The Hace1 E3 ligase: linking misfolded protein load and oncogenesis

Hace1 is a new member of the HECT family of E3 protein‐ubiquitin ligases. We previously showed that the Hace1 gene is a tumor suppressor that is inactivated in human Wilms' tumor, and that Hace1‐/‐ mice develop spontaneous tumors. Moreover, various stresses dramatically increases tumor incidence in these mice. The goal of this study is to characterize the role Hace1 is playing in cellular stress and more specifically in misfolded protein handling by the cell. We now show that Hace1 decreases the half‐life of GFP‐Huntingtin‐128Q and eliminates its aggregates in a proteasome independent manner. This indicates that Hace1 may mediate mutant Huntingtin degradation via other pathways such as autophagy. Indeed, Hace1‐/‐ cells show decreased autophagy induction.

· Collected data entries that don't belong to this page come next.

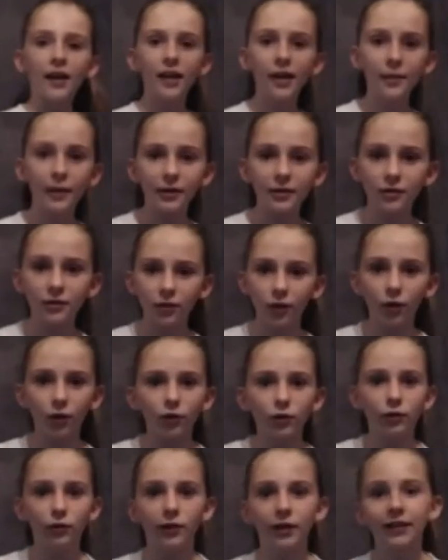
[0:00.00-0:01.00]
Et maintenant,
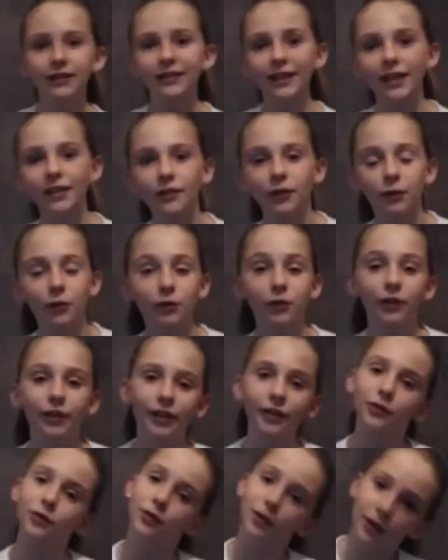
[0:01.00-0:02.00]
une lectrice va nous donner
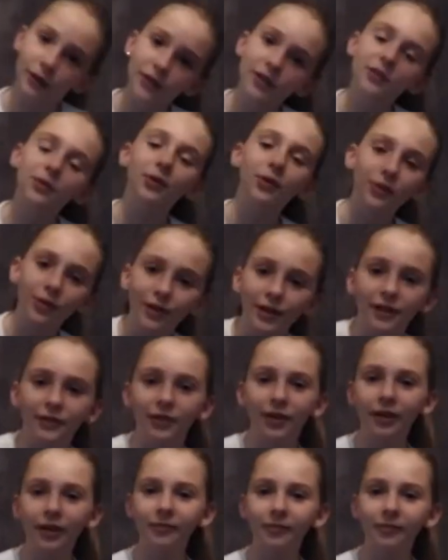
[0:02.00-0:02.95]
son avis sur ce livre.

Fluorescence microscopy suggests that Hace1 is localized to a recently described cellular structure known as IPOD‐ Insoluble Protein Deposit. Using fluorescence recovery after photo‐bleaching we determined that GFP‐Hace1 interacts with IPOD in a highly dynamic manner suggesting that Hace1 plays a role in the function of IPOD rather than being transported to them as aggregates. Taken together, these data indicate that the tumor suppressor Hace1 reduces accumulation of misfolded proteins by promoting autophagy, suggesting that the deregulation of non‐proteasomal processes that manage misfolded protein load may promote oncogenesis in the cell.